Conclusions: AYA pts with lymphoma had higher baseline total FACT-G scores, FWB and PWB prior to therapy initiation compared to after initiation. HRQoL improved from diagnosis through the first 2 years after diagnosis, except for SFWB. Neither stage, lymphoma subtype, nor treatment type affected change in HRQoL. The lack of improvement in SFWB suggests social interventions and future studies should examine factors impacting SFWB in AYA pts.

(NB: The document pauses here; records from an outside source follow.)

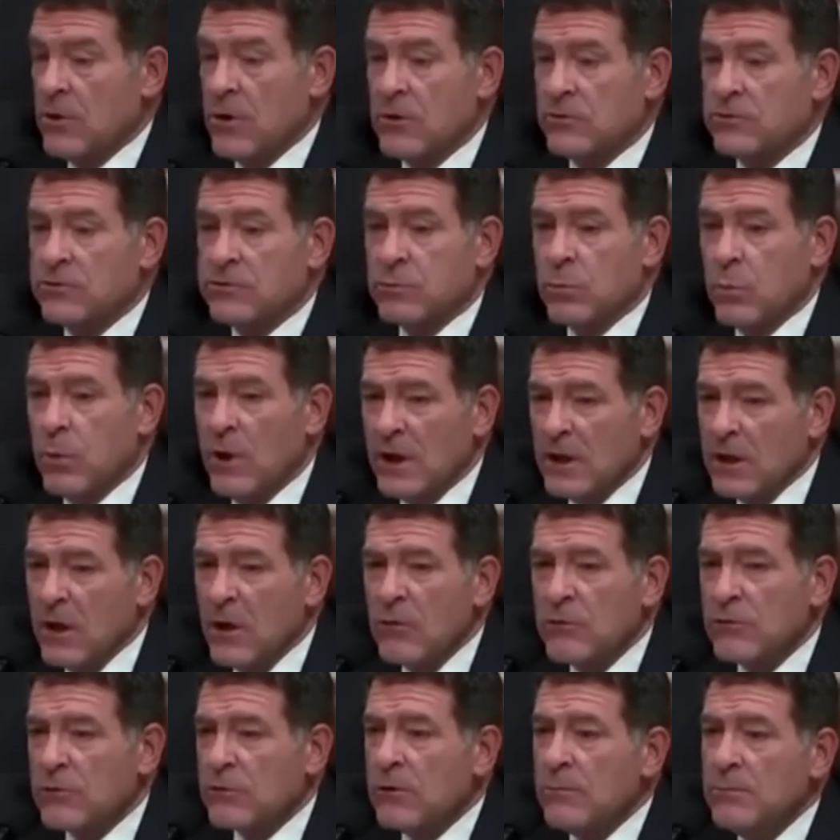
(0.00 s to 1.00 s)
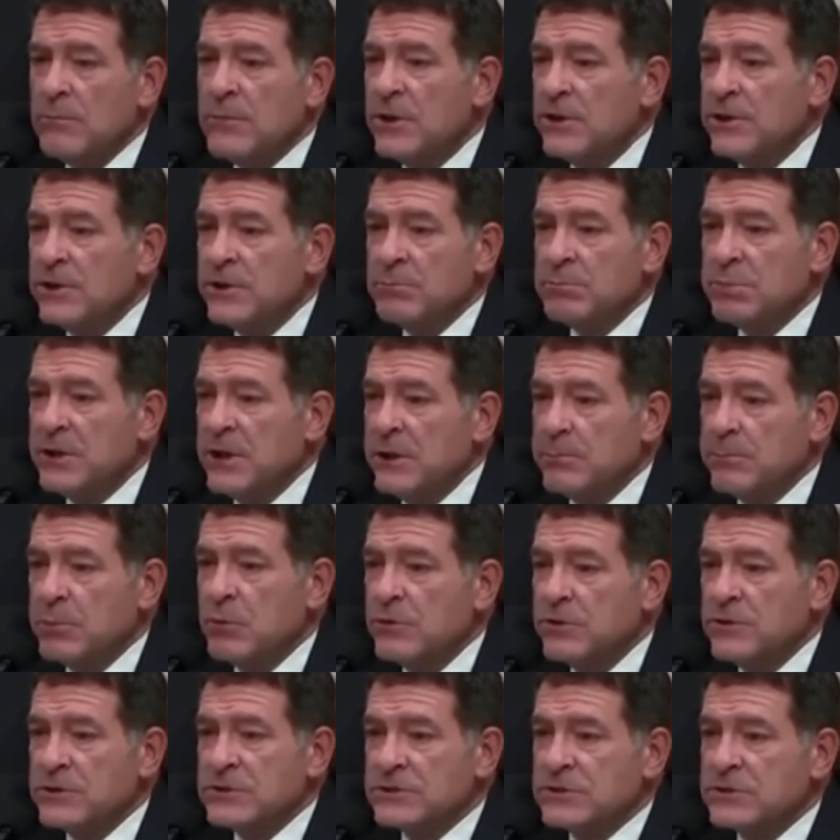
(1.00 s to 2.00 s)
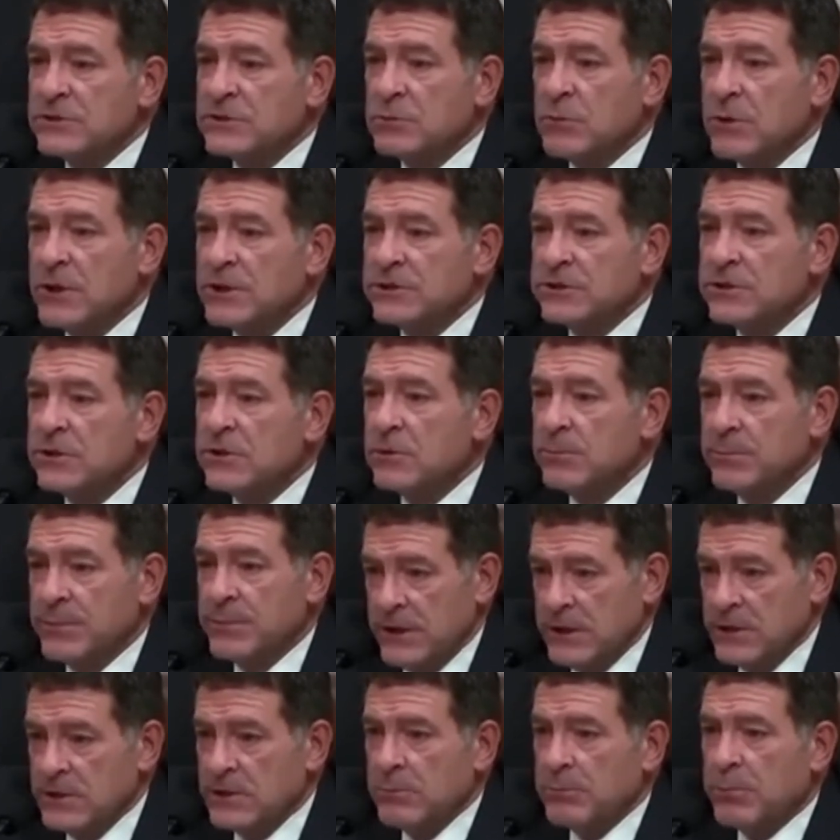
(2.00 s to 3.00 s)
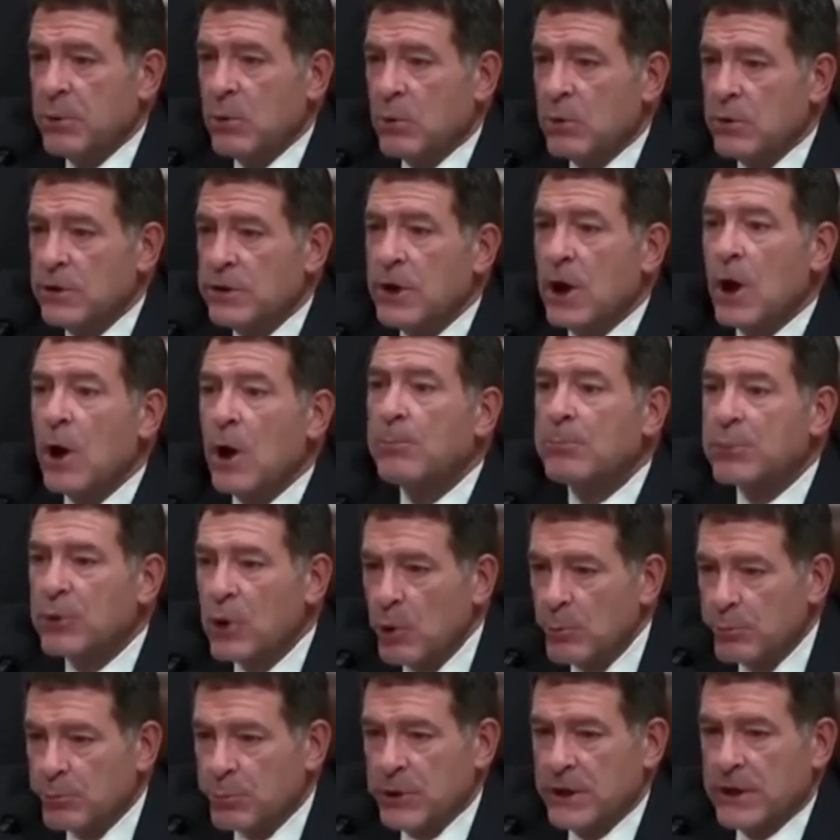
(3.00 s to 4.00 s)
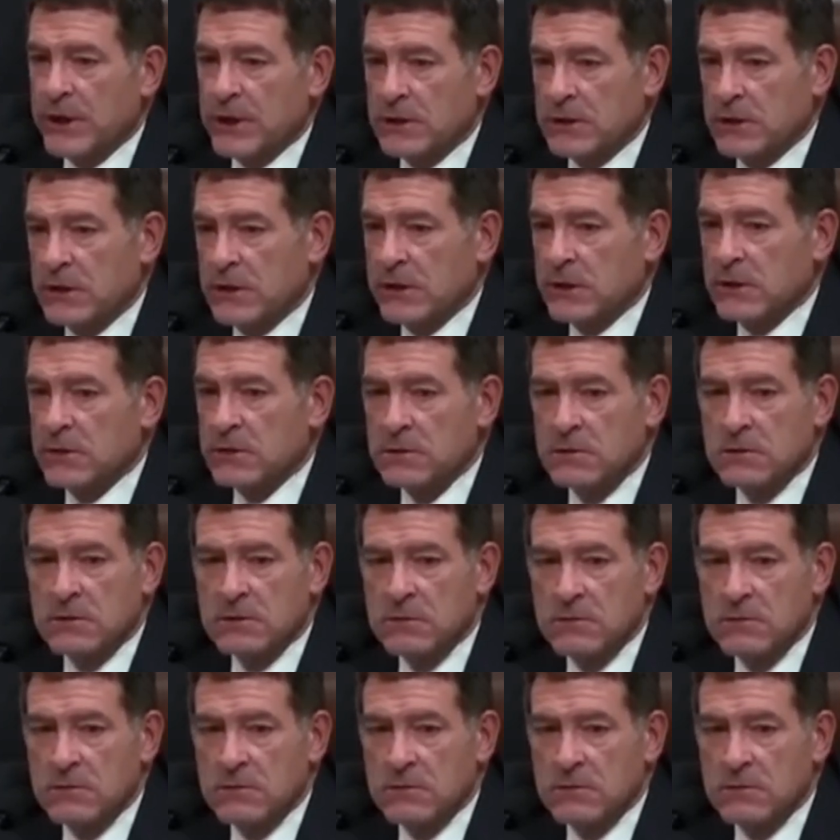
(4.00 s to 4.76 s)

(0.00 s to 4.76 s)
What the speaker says: and there's well over 1 million people in this situation that are being deported appropriately.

Disclosures: Cohen: Janssen, Adicet, Astra Zeneca, Genentech, Aptitude Health, Cellectar, Kite/Gilead, Loxo: Consultancy; Genentech, BMS, Novartis, LAM, BioInvent, LRF, ASH, Astra Zeneca, Seattle Genetics: Research Funding. Flowers: Leukemia and Lymphoma Society: Membership on an entity's Board of Directors or advisory committees; National Cancer Institute: Research Funding; AbbVie: Consultancy, Research Funding; Cancer Prevention and Research Institute of Texas: Research Funding; Eastern Cooperative Oncology Group: Research Funding; Burroughs Wellcome Fund: Research Funding; Kite: Research Funding; V Foundation: Research Funding; TG Therapeutics: Research Funding; Millennium/Takeda: Consultancy, Research Funding; Acerta: Research Funding; Spectrum: Consultancy; Pharmacyclics/Janssen: Consultancy; Karyopharm: Consultancy; OptumRx: Consultancy; Gilead: Consultancy, Research Funding; Genentech, Inc./F. Hoffmann-La Roche Ltd: Consultancy, Research Funding; Denovo Biopharma: Consultancy; Celgene: Consultancy, Research Funding; BeiGene: Consultancy; Bayer: Consultancy. Cerhan: BMS/Celgene: Research Funding; NanoString: Research Funding.